Cell-type interaction QTLs and relevance for diseases (A) Relevance of cell-type ieQTLs (FDR < 0.25) and cell-type imeQTLs (FDR < 0.05) for selected cardiometabolic and immune diseases compared to height. For each of the cell-type iQTLs, we calculated the odds ratio (OR) as the ratio of the odds that an iQTL would colocalize with a cardiometabolic or immune disease to the odds that an iQTL would colocalize with height. For testing the significance of the OR, at least 10 loci had to be tested for colocalization; otherwise, the significance is noted as NA (not available).

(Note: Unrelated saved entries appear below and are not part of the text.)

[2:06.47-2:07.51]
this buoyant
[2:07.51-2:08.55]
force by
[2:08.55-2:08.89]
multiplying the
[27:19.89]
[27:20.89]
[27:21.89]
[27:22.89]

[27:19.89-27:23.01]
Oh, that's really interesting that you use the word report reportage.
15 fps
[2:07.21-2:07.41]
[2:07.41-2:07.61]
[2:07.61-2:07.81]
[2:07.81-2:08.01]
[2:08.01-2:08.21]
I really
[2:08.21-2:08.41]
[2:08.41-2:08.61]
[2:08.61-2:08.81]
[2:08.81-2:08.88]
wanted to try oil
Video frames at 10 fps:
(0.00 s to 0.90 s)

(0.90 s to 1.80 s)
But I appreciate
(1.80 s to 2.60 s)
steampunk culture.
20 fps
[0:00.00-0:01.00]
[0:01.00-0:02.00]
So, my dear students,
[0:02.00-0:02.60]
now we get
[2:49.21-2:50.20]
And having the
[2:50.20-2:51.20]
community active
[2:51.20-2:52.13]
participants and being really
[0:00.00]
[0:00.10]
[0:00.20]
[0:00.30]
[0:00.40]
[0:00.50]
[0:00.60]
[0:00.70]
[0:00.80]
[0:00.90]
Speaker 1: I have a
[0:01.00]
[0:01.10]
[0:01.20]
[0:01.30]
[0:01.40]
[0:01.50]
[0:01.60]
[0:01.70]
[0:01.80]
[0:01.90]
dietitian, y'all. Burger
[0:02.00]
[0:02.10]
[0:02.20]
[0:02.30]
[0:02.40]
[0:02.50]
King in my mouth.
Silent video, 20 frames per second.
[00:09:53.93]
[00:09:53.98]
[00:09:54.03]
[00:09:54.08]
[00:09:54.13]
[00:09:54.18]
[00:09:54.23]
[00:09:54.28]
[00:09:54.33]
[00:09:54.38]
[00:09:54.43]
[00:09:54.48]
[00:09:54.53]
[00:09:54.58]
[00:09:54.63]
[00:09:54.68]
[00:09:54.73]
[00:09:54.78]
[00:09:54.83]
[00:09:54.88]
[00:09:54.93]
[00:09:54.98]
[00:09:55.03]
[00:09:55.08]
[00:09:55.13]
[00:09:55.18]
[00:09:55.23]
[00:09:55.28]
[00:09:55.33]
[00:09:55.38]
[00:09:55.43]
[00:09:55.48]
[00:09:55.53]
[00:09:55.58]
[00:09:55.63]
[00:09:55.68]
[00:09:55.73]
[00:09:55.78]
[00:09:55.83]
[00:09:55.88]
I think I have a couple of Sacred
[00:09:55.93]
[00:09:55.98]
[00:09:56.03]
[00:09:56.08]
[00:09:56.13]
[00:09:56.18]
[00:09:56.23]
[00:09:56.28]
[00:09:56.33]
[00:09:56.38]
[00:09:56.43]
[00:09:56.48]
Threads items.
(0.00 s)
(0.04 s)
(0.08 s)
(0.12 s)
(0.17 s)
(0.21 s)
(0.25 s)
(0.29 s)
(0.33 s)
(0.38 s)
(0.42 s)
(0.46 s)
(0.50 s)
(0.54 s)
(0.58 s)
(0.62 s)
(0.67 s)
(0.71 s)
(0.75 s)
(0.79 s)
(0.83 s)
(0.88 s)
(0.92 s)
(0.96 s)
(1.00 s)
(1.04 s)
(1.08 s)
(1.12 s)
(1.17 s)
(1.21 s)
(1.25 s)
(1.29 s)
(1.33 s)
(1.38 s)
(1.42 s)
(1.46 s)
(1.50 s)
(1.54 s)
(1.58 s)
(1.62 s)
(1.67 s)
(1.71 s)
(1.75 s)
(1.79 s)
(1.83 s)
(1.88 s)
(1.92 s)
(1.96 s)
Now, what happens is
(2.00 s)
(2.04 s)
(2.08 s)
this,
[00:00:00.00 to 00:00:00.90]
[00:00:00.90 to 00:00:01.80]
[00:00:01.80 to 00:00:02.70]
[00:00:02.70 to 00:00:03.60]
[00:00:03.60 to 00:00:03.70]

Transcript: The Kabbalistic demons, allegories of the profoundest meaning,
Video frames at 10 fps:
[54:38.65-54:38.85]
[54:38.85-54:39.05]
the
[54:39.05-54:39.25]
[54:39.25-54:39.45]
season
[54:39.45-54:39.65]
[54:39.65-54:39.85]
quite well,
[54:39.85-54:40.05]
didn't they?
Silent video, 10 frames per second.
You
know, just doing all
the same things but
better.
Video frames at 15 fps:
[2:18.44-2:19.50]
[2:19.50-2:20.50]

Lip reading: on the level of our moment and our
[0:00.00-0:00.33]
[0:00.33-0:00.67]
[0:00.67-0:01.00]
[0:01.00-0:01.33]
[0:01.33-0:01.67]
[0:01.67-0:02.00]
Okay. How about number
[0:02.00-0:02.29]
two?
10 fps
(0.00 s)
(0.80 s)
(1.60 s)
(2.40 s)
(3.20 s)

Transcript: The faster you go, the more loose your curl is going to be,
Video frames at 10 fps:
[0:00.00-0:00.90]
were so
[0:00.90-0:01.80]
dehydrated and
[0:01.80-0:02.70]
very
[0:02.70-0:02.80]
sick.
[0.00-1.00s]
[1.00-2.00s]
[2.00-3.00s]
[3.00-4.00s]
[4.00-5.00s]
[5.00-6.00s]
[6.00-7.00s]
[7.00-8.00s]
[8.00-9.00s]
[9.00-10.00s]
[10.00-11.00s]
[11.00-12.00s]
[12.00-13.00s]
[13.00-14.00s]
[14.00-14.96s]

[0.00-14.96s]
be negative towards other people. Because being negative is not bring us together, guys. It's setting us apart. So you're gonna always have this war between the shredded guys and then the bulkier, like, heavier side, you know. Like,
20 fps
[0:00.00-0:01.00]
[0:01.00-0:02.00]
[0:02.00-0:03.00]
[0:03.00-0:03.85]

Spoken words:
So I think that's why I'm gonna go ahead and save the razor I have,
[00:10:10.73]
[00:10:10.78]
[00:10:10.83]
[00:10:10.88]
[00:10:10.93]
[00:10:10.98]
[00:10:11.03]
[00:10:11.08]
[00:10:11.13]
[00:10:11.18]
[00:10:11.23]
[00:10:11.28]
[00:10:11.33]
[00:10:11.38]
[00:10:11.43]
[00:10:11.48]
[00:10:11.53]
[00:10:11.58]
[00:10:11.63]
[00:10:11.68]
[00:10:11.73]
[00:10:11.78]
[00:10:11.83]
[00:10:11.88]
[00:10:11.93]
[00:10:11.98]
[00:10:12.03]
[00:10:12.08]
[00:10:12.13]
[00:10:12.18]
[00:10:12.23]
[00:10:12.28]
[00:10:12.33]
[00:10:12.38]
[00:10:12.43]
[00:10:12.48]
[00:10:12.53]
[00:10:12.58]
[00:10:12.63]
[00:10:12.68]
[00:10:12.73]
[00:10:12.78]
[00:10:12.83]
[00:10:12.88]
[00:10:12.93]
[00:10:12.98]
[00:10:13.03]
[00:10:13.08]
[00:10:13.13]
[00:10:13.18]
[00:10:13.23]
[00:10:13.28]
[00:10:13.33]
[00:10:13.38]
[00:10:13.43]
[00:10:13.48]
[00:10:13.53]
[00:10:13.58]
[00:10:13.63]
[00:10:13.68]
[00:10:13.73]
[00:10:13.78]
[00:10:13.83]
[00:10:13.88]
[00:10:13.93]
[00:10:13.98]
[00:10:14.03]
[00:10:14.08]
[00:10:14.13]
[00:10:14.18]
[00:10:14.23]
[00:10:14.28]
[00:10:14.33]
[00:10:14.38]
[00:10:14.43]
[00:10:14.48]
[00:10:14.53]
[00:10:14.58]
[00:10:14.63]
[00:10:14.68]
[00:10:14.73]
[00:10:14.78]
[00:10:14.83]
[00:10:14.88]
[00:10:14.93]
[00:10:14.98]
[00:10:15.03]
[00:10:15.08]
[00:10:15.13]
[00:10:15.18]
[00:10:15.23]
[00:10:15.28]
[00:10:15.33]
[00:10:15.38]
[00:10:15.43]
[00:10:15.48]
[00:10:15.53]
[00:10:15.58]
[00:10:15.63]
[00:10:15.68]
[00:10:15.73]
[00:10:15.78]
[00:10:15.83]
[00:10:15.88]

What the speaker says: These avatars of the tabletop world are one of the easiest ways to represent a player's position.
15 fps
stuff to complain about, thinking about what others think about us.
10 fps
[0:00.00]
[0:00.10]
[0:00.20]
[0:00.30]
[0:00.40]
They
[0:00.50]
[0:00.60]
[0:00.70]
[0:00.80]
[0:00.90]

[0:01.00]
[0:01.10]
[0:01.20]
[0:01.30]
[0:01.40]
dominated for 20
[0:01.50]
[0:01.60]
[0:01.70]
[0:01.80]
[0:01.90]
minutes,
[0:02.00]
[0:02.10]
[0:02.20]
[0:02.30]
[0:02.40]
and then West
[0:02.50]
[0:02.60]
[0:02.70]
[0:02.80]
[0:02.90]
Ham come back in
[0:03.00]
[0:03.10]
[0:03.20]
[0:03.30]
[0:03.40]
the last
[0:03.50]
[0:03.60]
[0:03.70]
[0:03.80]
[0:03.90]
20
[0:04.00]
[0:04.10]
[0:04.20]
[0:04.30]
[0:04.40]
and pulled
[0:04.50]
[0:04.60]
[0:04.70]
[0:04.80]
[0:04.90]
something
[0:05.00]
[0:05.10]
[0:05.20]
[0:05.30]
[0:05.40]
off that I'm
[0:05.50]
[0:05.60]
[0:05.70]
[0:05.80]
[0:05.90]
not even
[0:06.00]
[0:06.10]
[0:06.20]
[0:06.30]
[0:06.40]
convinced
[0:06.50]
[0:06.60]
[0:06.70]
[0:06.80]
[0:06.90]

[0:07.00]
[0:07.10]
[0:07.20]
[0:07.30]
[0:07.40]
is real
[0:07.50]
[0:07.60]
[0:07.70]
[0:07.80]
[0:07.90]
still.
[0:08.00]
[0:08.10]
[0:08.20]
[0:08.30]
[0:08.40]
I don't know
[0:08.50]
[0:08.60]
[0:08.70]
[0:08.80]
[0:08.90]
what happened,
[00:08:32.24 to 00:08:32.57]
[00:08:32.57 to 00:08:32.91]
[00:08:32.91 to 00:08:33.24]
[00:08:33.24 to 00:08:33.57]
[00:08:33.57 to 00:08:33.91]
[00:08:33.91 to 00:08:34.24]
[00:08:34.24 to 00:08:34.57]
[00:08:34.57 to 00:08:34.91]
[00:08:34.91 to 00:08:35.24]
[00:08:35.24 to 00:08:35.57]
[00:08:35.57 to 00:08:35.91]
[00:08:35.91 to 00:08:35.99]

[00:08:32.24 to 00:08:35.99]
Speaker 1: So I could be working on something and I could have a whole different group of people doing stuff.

Bonferroni correction was applied separately for cell-type ieQTLs and cell-type imeQTLs. NS: not significant. (B) Colocalization between GWAS for RA by Okada et al., NK-cell ieQTLs for SYNGR1, and imeQTLs for a nearby CpG site cg19713460, shown as regional association plots. The highlighted region is depicted at the top and shows the location of rs909685, the lead GWAS variant for RA, and the CpG site relative to SYNGR1. (C) Association plot for the NK cell ieQTL for SYNGR1 and the NK-cell imeQTL for cg19713460. The p value of the interaction effect from the linear model fitted with TensorQTL is shown. Dots are colored on the basis of the genotype of rs909685. Data in (B) and (C) are from exam 1, where we observed the lowest interaction p values.